Langan's films typically involve technical experimentation, particularly the manipulation of time. Surreal sequences appear frequently in his films. He is known for his use of the experimental animation technique, pixilation, and his adaptation of the historical photographic technique, chronophotography.
His artistic influences include singer/composer Bobby McFerrin and filmmakers Norman McLaren, Zbigniew Rybczyński, Steven X. Arthur, and Jan Švankmajer. Notable awards include a Student Academy Award nomination, Most Promising Filmmaker at Ann Arbor Film Festival, and Best Experimental Short at Slamdance Film Festival.
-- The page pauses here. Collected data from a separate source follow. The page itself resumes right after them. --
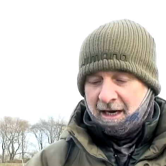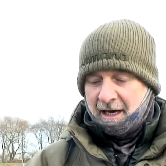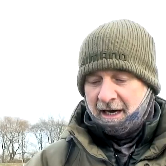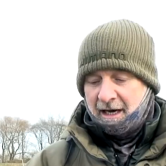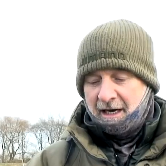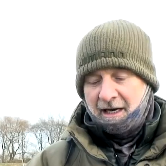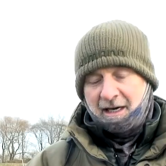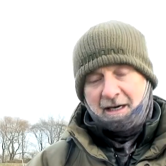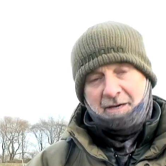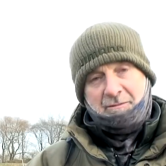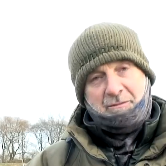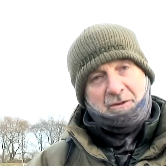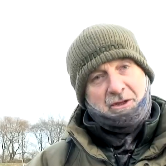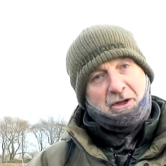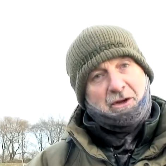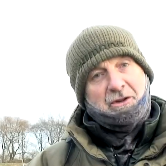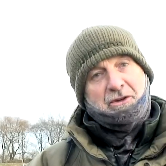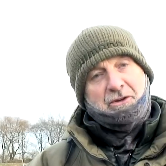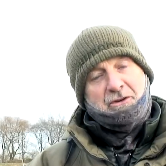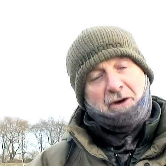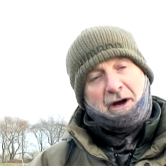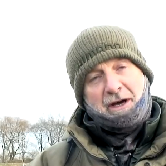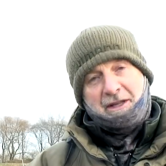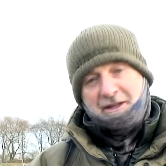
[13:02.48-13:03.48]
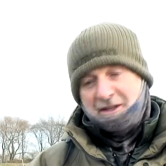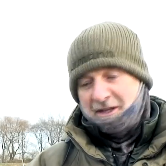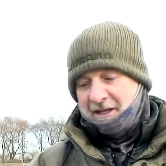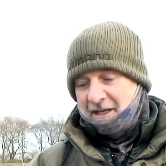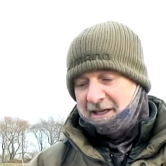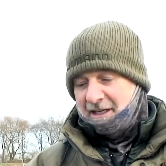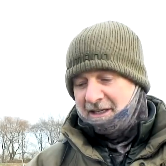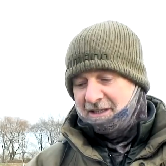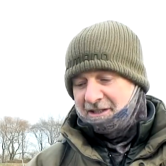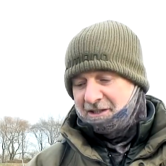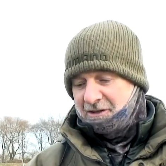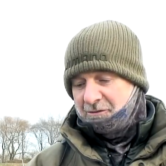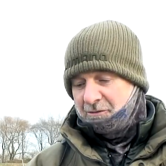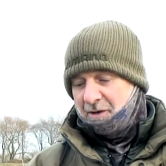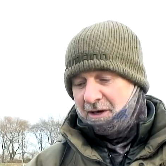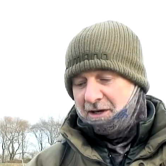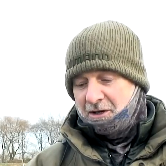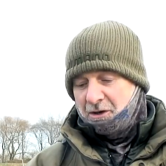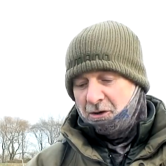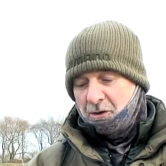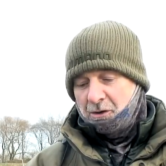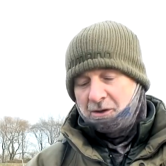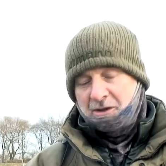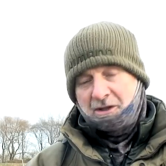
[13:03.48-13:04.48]
But the other great thing is that when
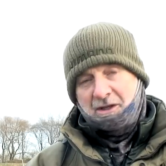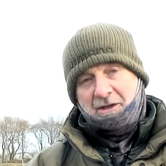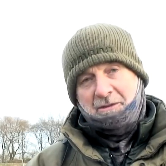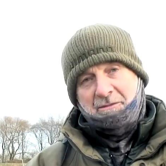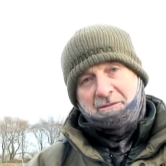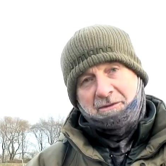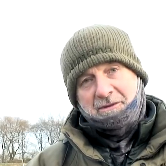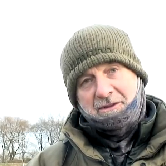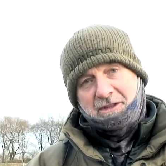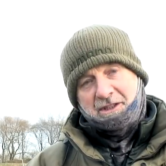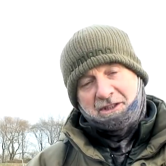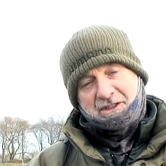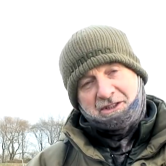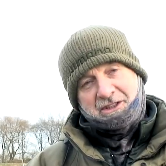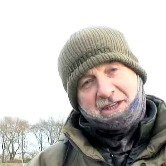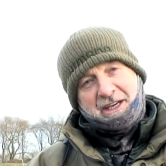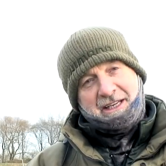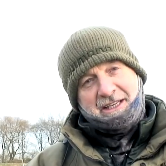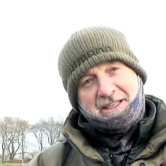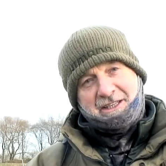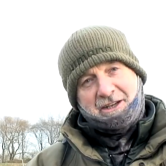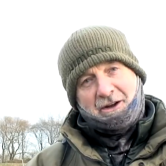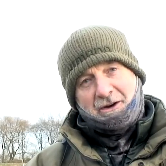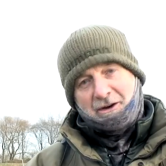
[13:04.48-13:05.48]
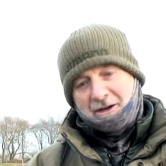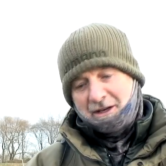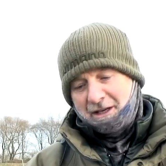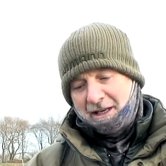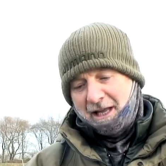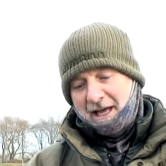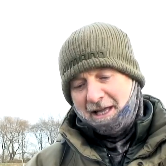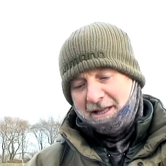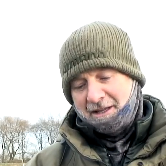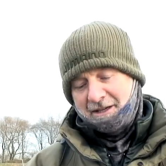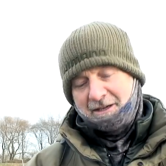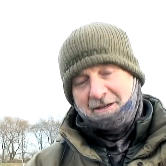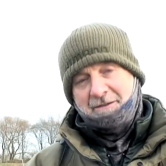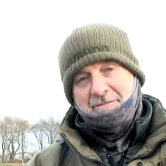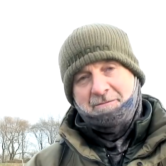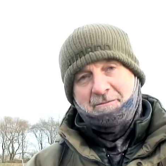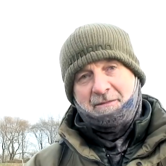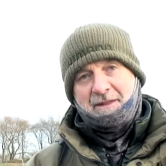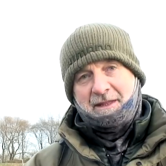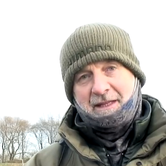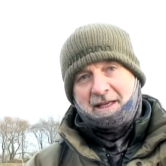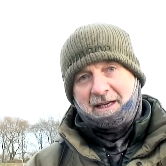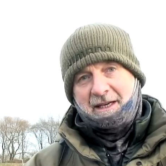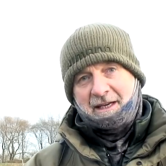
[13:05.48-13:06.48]
you hook them, the skin is like leather,
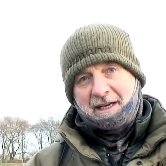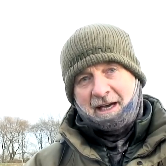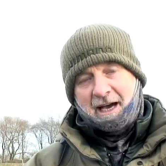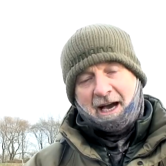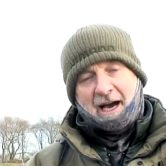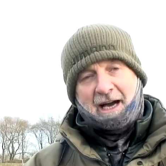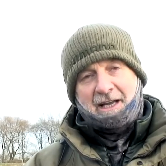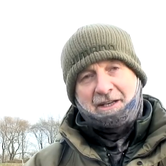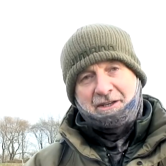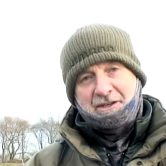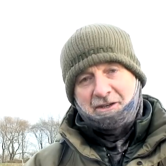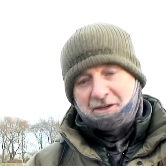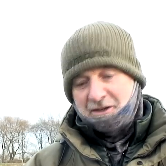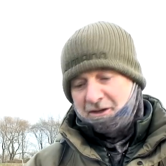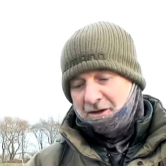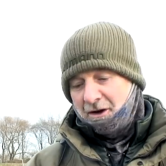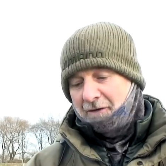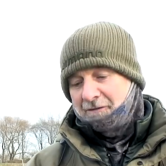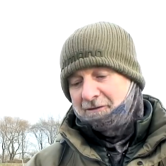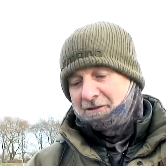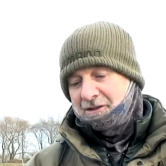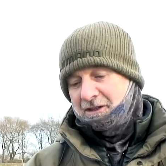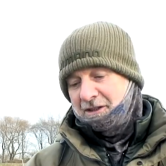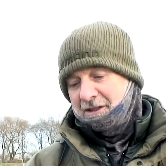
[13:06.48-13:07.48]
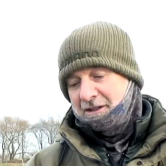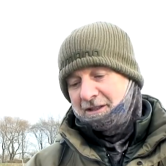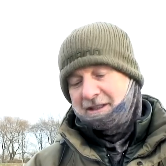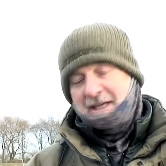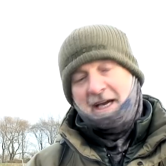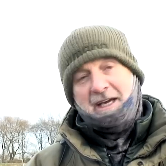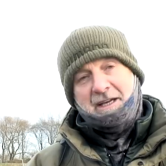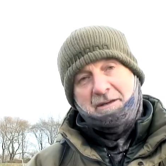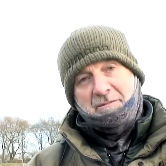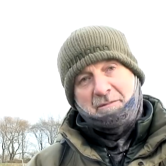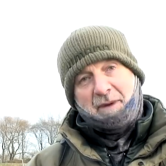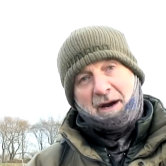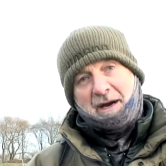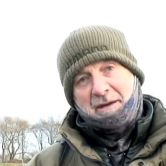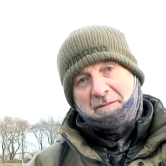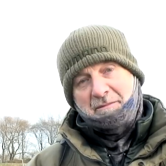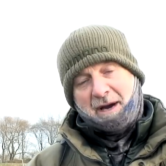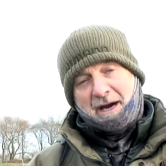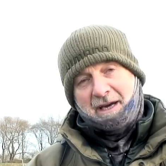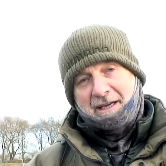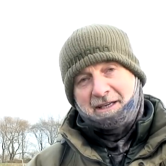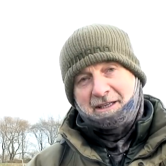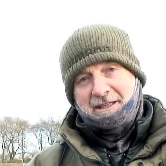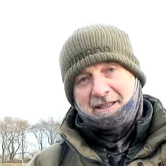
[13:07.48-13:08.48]
and you can often get your bait
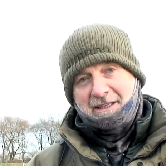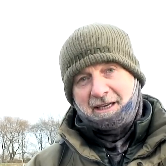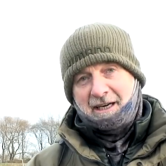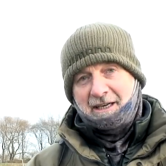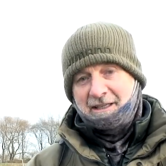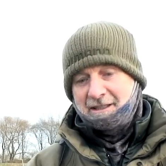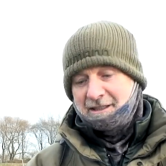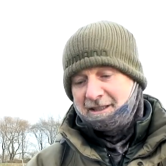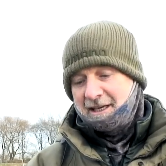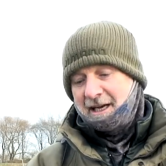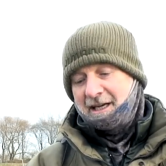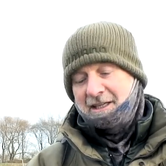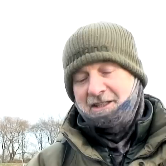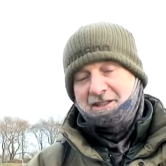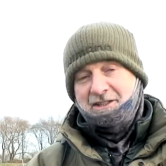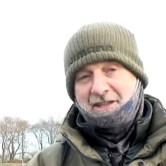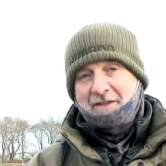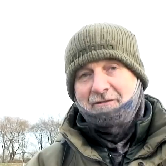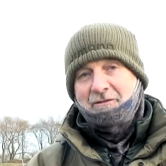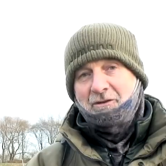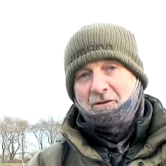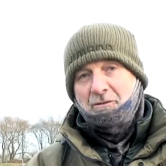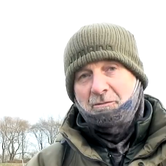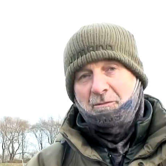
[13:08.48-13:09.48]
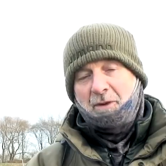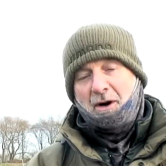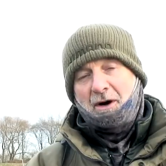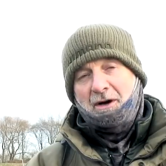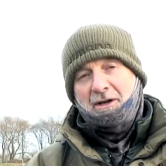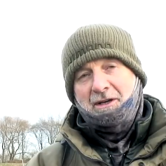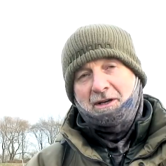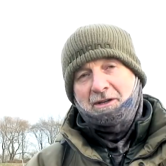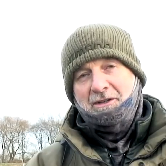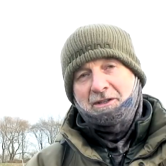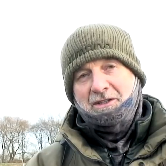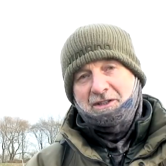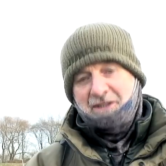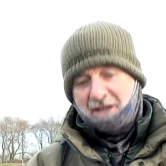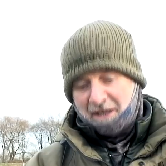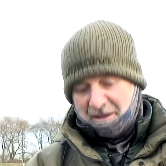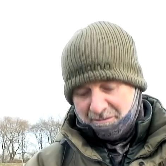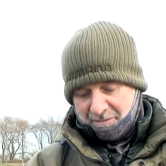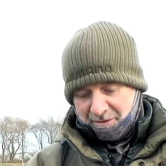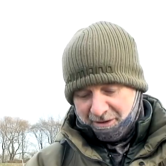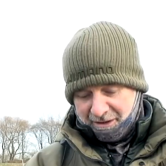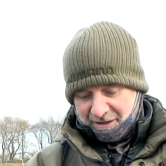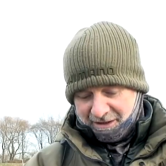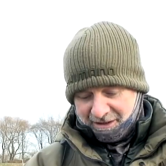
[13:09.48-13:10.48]
back and catch several pike on the
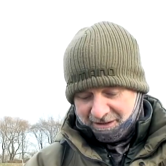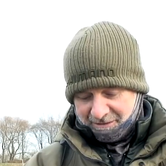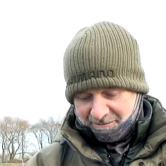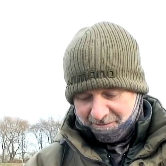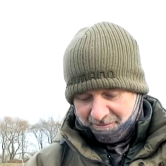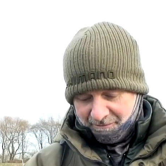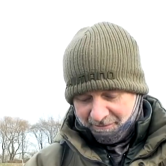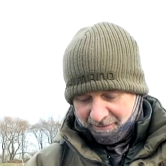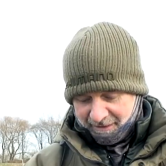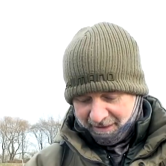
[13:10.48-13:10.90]
same piece.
Langan's first student film, Snail, premiered at Ann Arbor Film Festival in March 2007. His undergraduate thesis film, Doxology, has received widespread acclaim, winning fourteen awards at over eighty film festivals worldwide.
Slamdance Film Festival commissioned Langan to complete a short film in 2008. The resulting film, Dahlia, which premiered at the festival the following year, has since screened at film festivals around the world and appeared on Showtime. The film is a three-minute portrait of San Francisco, Langan's home at the time, featuring a musical score composed by the filmmaker.
In 2010, Langan collaborated with author Brian Christian on a short film adaptation of Christian's poem, Heliotropes. The film was featured at twenty film festivals in 2011 and premiered online with The Atlantic on September 1, 2011.Heliotropes later appeared in the final edition of Wholphin (DVD) in February 2012.